====== EXERCISE MATERIALS ======

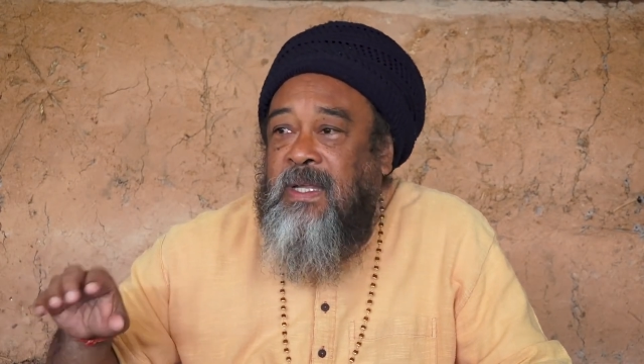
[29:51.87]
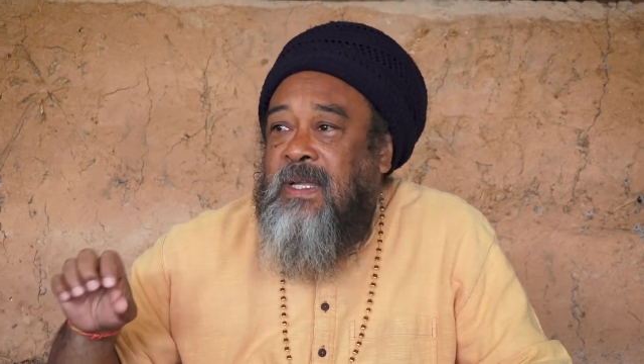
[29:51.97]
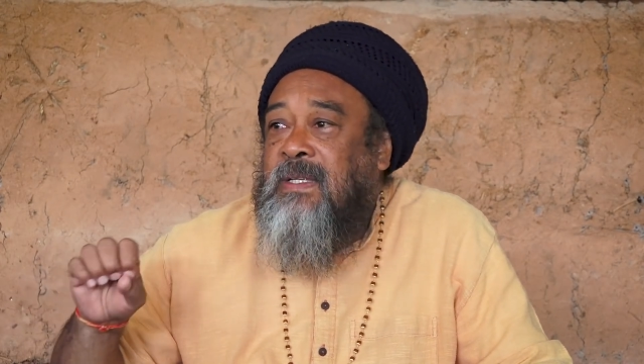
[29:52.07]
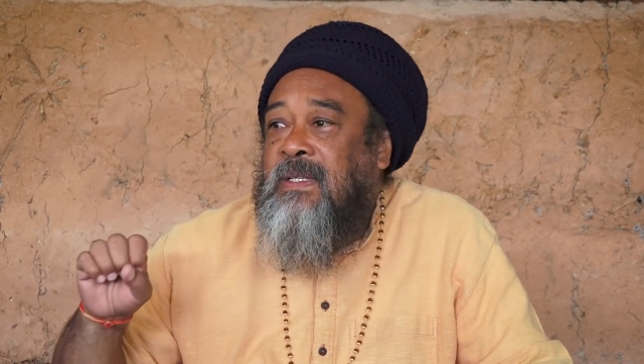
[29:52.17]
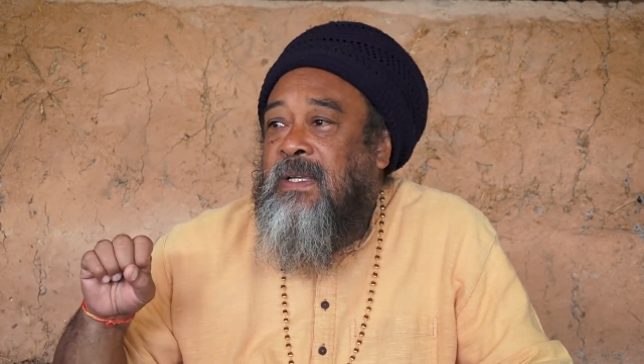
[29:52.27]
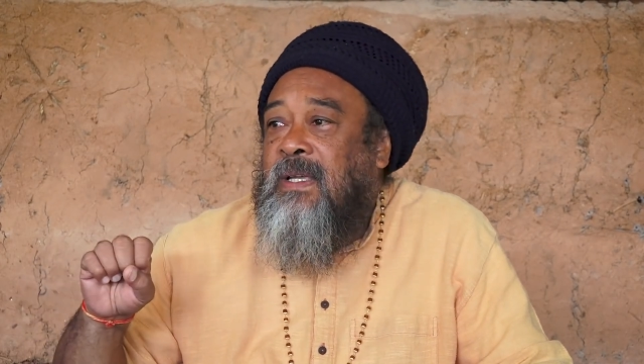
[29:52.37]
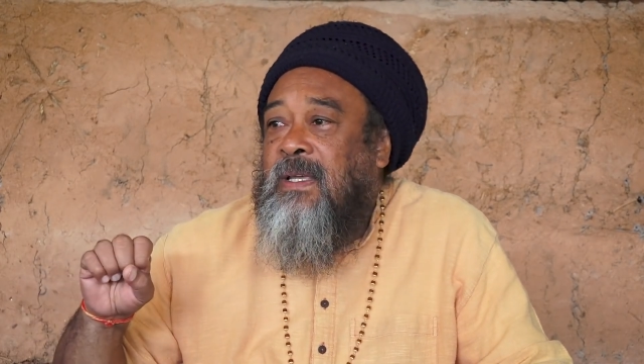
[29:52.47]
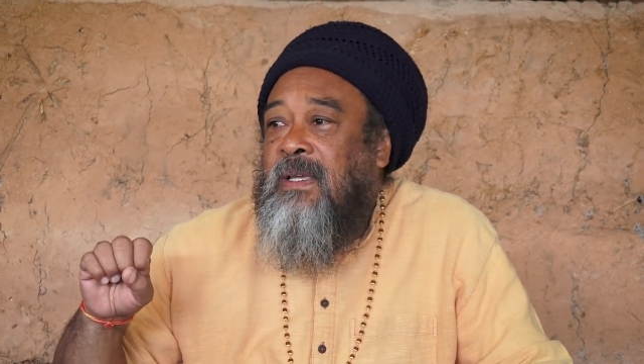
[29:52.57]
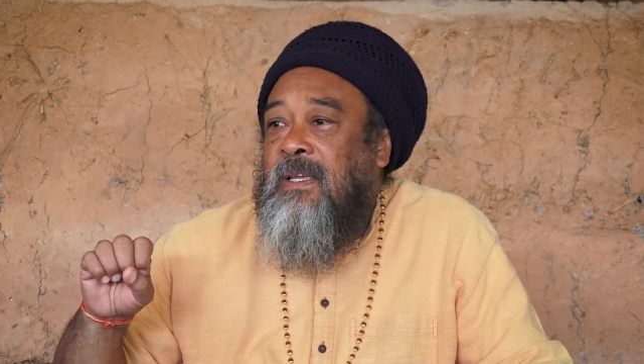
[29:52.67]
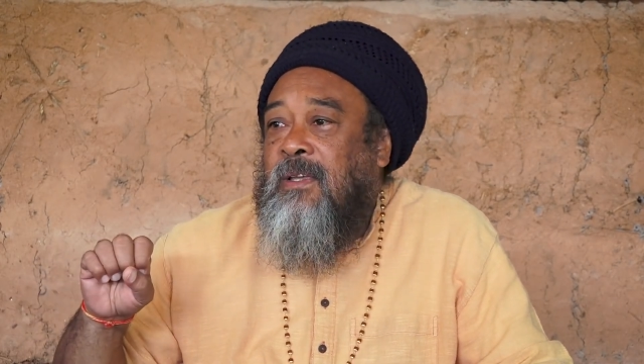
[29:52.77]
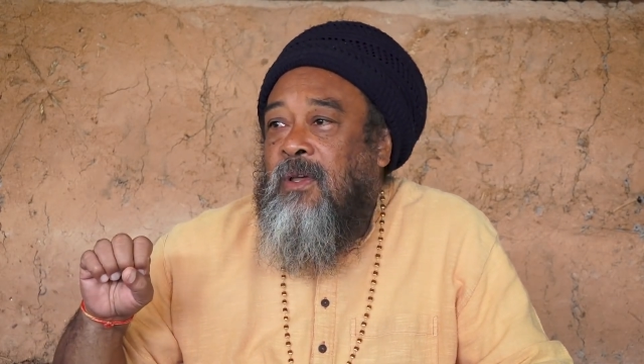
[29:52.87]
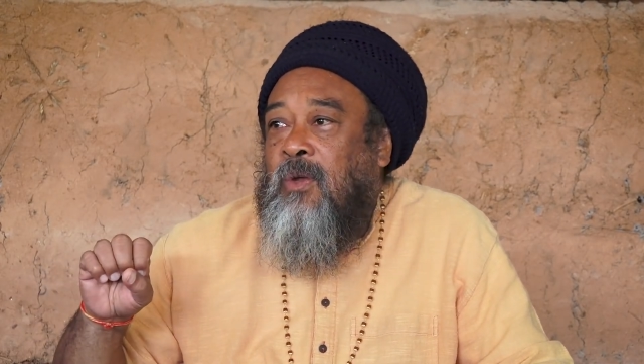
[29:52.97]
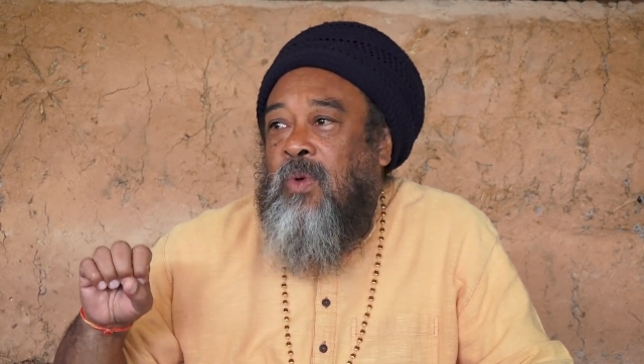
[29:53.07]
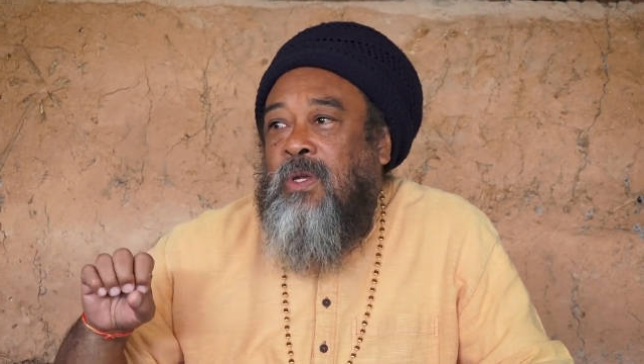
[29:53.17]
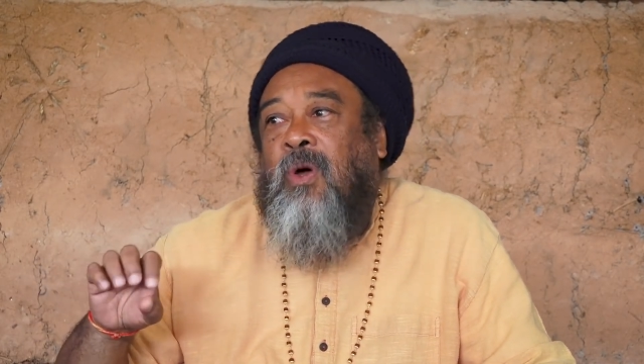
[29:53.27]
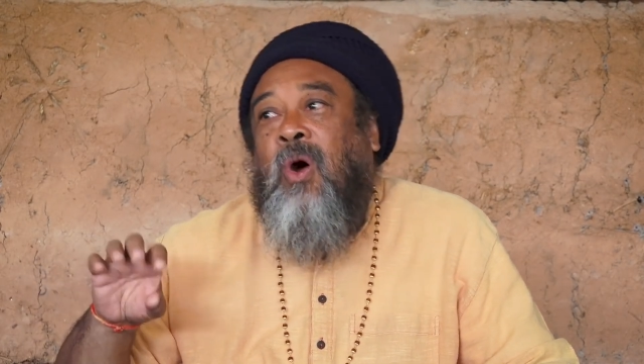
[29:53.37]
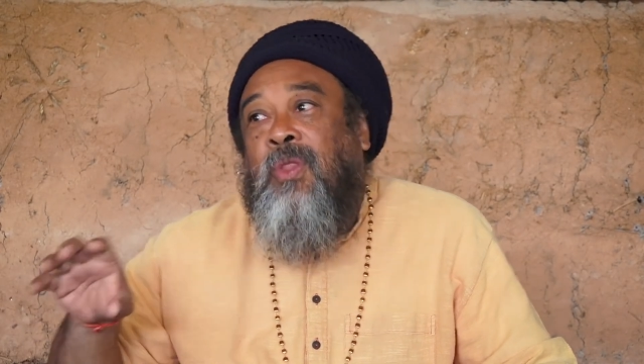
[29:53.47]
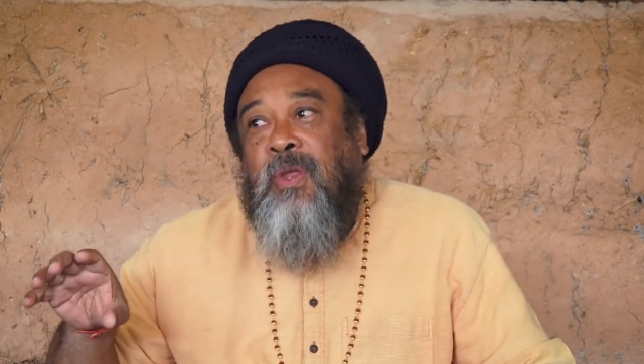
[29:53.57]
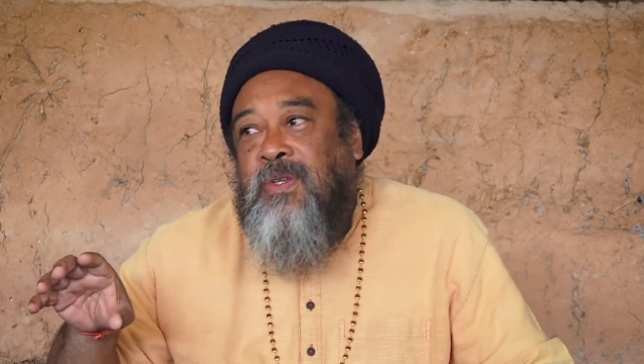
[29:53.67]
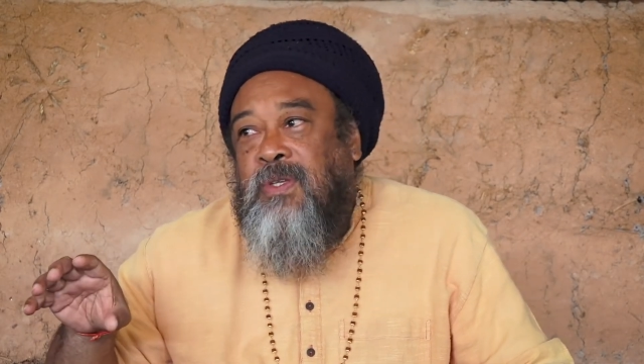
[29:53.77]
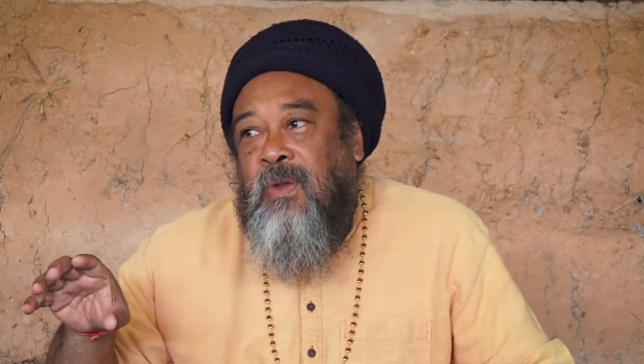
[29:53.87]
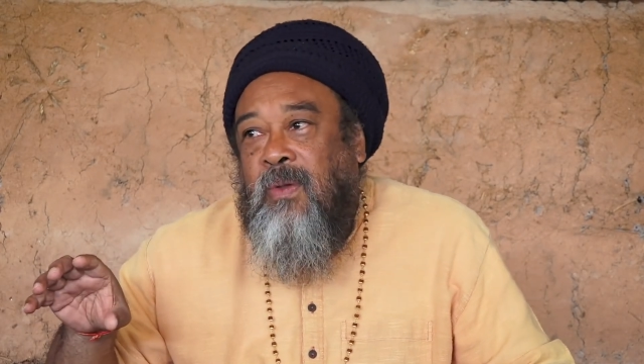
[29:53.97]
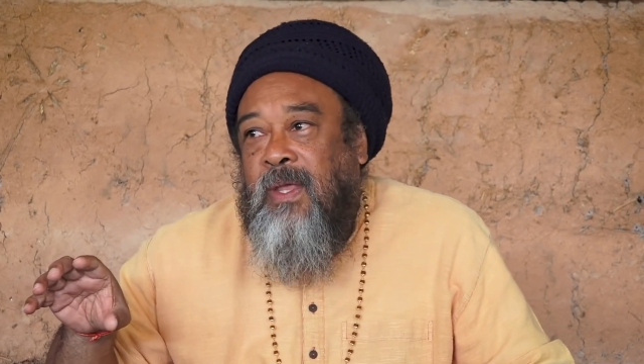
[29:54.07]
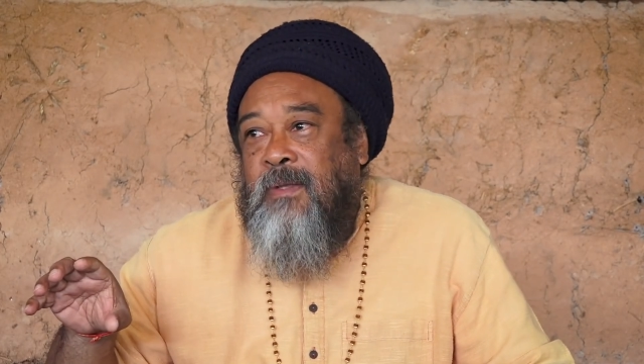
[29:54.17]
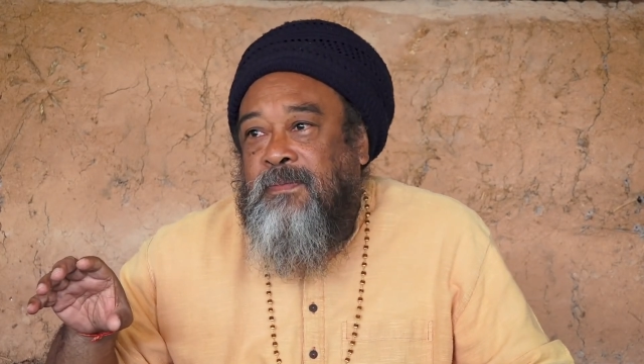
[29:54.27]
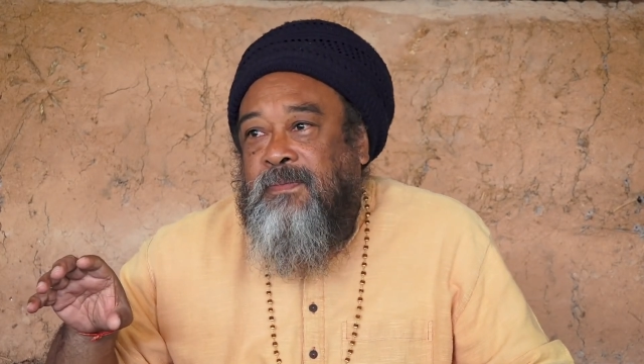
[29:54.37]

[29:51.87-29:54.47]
that at what others are doing.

======

## [TASK TO COMPLETE]
Print the data once more without any change, skipping each picture.

## [TASK SOLUTION]
[29:51.87]
[29:51.97]
[29:52.07]
[29:52.17]
[29:52.27]
[29:52.37]
[29:52.47]
[29:52.57]
[29:52.67]
[29:52.77]
[29:52.87]
[29:52.97]
[29:53.07]
[29:53.17]
[29:53.27]
[29:53.37]
[29:53.47]
[29:53.57]
[29:53.67]
[29:53.77]
[29:53.87]
[29:53.97]
[29:54.07]
[29:54.17]
[29:54.27]
[29:54.37]

[29:51.87-29:54.47]
that at what others are doing.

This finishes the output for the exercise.